Sunday, July 17, 2011

Jack: Secret Vengeance - F. Paul Wilson

Released February 2011

F. Paul Wilson

Reviewed by Tracy Farnsworth

Young Jack is back in a third adventure. Adults know Repairman Jack as a grown up, but F. Paul Wilson's teen book series goes back to the 1980s when Jack was a teenager. It's a mysterious series that I really think both teens and their parents will enjoy.

In Secret Vengeance, the high school jock, Carson Tolliver, assaults Jack's friend Weezy. Jack's first instinct is to take his baseball bat and obliterate Carson's knees, but he realizes that makes him no better than Carson. Instead, he comes up with a dastardly plan to make Carson look like a fool in front of their high school peers. Jack's plan goes over incredibly well, leading to additional attempts at revenge, but it soon becomes clear that Carson cannot handle the pressure.

This is the final book in the Young Jack trilogy, though I'm hoping the author will reconsider and keep going. The books are a blend of mystery with a touch of paranormal thrown in. The writing flows smoothly and definitely builds suspense until the final page. I've loved this series and think many boys and girls will read the books again and again.

Saturday, July 16, 2011

Mr. Popper's Penguins -

Released June 2011 (E-book version)

Richard and Florence Atwater
Open Road Media

Reviewed by Tracy Farnsworth

With the current movie starring Jim Carrey, it's not surprising that there's renewed interest in Mr. Popper's Penguins. Somehow, I got through my childhood without reading this book, which is surprising given the amount of time I spent at the library both as an avid reader and later as a volunteer.

Mr. Popper paints and wallpapers rooms from spring to fall making money before winter sets in. Once the season ends, he stays home where his passion for Antarctica is clear. One night, he's listening to Admiral Drake's broadcast and hears that Drake received his letter and is sending him a special gift. The next day, a penguin arrives.

Fascinated with his new pet, Popper does everything he can to help this bird thrive. Soon, he's the proud owner of two penguins because his first became lonely. As his bank accounts dwindle and the penguin family grows, Popper realizes he must come up with a way to make a lot of money to keep his penguin family happy.

This really is a cute story and as I read it, I can see where Jim Carrey fits the role, I do have fears he'll go way overboard though. The writing is perfect for a child transitioning to chapter books and there are still pictures to help them visualize the action.

Before taking your children to see the movie, I do suggest purchasing a copy of Mr. Popper's Penguins and enjoying the story as it was written.

Friday, July 15, 2011

Just Fine the Way They Are - Connie Nordhielm Woolridge

Released March 2011

Boyds Mill Press

Reviewed by Bob Walch

This picture book celebrates the changes in American transportation and how people came up with new innovations to make travel easier. While some folks were always happy with the status quo, there were others who saw a better way of getting people from Point A to Point B.

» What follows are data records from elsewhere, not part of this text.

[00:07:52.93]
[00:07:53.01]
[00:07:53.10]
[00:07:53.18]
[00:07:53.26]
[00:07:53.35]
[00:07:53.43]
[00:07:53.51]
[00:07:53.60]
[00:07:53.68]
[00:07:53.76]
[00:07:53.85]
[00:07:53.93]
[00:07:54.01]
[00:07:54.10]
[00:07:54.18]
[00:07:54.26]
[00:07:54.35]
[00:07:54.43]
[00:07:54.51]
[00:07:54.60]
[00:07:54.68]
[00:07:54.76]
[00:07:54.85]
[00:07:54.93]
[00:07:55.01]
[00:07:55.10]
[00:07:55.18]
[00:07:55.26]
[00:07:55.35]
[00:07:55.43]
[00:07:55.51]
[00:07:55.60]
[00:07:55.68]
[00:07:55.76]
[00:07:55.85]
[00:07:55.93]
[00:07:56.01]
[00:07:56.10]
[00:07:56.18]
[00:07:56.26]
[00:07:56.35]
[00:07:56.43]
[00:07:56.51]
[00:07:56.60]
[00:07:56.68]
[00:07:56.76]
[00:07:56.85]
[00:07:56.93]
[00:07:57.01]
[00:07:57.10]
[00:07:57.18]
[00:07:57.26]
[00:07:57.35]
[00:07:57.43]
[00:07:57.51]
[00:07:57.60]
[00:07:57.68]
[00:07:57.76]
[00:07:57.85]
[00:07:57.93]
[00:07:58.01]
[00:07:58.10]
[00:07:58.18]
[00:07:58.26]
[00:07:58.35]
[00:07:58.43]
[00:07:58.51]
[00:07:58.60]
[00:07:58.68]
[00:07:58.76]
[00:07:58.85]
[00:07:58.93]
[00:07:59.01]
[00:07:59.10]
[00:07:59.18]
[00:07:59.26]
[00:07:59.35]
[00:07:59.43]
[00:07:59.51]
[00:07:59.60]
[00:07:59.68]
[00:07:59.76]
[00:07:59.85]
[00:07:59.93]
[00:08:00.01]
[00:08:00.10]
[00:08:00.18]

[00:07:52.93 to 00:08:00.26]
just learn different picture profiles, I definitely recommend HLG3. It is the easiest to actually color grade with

You’ll learn how the National Road system created a system of dirt roads  in the 1800s. Then along came the railroads that eventually stretched from coast to coast.  Next, the invention of the automobile necessitated a new system of better, smoother, all-weather roads and the freeway system.

Every step of the way there were those who were not supportive of the changes that moved the country forward. Fortunately many other individuals didn’t listen to the naysayers . As young readers follow the development of these basic ground transportation systems, they’ll discover the importance of  those people who not only invent new ways of doing things but also refuse to give in when obstacles are placed in their way.